■ **What is expected**
Use the entries below and reproduce exactly the lines from the one containing "[2.70-3.60s]" down to the one containing "Video frames at 12", both of them included.

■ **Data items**
[Start of section]

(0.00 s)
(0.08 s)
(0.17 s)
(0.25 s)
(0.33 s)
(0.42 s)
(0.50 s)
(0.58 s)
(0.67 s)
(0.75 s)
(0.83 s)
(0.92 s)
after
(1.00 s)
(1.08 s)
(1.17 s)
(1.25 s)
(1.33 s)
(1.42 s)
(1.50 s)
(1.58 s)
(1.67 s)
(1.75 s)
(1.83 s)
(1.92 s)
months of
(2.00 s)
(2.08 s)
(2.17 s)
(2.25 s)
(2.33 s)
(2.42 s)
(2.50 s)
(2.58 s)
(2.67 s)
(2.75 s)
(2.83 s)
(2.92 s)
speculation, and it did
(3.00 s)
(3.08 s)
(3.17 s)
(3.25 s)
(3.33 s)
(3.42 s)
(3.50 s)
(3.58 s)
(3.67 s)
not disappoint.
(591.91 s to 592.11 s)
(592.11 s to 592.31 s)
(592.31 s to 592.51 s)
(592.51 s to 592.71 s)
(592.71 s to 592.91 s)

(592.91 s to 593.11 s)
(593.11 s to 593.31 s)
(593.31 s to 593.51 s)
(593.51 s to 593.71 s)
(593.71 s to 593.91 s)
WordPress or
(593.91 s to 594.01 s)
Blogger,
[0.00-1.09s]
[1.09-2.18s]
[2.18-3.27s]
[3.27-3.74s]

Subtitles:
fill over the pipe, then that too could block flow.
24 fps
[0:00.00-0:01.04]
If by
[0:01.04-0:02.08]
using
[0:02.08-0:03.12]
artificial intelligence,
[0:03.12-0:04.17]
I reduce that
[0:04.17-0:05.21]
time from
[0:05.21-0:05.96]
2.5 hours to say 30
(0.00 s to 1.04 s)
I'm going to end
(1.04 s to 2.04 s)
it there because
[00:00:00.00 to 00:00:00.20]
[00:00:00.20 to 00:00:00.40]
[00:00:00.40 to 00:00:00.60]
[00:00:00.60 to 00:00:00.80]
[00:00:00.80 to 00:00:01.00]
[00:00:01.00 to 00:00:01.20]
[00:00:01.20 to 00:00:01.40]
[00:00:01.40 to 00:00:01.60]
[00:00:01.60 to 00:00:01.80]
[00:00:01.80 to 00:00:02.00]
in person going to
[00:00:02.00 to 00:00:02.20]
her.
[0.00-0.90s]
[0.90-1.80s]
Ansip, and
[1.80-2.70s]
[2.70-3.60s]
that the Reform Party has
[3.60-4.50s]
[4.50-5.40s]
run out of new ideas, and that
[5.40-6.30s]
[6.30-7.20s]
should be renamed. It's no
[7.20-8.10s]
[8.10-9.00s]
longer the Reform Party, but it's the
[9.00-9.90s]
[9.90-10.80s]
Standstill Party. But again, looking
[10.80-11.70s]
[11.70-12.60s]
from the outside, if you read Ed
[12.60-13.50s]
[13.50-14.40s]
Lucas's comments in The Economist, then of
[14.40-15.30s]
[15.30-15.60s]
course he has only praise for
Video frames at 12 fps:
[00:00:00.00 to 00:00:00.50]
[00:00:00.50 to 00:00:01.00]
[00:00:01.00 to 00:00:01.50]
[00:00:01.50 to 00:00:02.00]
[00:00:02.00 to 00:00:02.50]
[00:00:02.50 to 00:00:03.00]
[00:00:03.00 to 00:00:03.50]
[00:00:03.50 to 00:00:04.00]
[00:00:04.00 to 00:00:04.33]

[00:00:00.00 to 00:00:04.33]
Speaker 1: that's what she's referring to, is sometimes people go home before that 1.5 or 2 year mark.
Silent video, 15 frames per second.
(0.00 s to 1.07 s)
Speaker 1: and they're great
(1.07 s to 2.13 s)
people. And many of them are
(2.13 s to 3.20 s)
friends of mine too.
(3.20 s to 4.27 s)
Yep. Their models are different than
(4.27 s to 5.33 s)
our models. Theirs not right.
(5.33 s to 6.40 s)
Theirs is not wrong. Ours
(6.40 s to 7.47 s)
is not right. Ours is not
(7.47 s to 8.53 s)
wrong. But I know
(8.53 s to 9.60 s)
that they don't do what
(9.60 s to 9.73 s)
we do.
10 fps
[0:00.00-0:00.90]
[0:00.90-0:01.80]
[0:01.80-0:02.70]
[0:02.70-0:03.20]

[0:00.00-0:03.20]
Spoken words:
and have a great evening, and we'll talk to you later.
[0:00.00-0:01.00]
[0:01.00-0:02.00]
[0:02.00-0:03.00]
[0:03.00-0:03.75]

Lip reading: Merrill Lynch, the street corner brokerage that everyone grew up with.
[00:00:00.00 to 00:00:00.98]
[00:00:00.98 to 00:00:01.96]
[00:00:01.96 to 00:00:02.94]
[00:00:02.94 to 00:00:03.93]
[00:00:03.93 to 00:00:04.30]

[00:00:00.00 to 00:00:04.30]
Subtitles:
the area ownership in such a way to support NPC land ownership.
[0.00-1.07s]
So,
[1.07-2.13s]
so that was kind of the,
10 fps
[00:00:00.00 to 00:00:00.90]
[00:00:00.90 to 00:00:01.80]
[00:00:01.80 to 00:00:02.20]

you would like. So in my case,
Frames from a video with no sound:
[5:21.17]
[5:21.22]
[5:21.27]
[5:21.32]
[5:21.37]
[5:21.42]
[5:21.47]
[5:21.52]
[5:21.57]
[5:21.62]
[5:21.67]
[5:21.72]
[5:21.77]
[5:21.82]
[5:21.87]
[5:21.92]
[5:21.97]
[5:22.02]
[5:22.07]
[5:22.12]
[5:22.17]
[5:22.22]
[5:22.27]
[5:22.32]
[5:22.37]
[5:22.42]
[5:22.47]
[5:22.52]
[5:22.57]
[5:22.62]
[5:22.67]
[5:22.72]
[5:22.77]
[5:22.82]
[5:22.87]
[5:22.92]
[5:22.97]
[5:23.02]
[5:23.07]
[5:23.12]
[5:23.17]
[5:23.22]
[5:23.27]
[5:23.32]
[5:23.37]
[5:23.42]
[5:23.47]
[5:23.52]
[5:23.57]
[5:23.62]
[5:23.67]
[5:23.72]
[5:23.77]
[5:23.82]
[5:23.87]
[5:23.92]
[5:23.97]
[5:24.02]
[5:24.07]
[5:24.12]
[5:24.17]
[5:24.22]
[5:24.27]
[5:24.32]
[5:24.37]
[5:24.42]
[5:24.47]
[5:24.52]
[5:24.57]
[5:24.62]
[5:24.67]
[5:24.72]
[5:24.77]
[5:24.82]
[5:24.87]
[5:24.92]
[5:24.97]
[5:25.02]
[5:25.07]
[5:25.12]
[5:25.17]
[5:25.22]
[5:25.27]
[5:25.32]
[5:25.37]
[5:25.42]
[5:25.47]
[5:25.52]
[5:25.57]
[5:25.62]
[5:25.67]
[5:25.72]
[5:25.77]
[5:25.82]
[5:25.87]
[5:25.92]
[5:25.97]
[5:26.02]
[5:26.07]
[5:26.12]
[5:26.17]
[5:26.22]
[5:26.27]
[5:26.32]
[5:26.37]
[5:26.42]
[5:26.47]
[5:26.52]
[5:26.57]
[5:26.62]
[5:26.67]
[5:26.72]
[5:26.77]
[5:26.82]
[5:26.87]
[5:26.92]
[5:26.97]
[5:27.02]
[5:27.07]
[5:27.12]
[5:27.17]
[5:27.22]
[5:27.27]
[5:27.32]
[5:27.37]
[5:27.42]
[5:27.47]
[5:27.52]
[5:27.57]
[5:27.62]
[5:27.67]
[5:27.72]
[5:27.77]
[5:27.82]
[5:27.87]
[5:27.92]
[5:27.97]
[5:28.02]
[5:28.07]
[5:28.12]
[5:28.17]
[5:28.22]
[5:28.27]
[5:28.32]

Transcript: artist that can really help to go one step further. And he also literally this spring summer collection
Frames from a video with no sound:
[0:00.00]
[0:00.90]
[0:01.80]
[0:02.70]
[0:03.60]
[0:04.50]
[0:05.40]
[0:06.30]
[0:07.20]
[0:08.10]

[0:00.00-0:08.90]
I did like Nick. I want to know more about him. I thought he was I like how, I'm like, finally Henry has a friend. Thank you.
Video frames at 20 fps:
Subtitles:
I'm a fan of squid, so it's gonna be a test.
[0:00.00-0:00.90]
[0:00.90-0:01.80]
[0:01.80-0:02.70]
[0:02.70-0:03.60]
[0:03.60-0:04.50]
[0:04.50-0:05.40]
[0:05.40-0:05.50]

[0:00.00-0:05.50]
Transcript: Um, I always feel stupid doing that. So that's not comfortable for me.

[End of section]

■ **Response**
[2.70-3.60s]
that the Reform Party has
[3.60-4.50s]
[4.50-5.40s]
run out of new ideas, and that
[5.40-6.30s]
[6.30-7.20s]
should be renamed. It's no
[7.20-8.10s]
[8.10-9.00s]
longer the Reform Party, but it's the
[9.00-9.90s]
[9.90-10.80s]
Standstill Party. But again, looking
[10.80-11.70s]
[11.70-12.60s]
from the outside, if you read Ed
[12.60-13.50s]
[13.50-14.40s]
Lucas's comments in The Economist, then of
[14.40-15.30s]
[15.30-15.60s]
course he has only praise for
Video frames at 12 fps:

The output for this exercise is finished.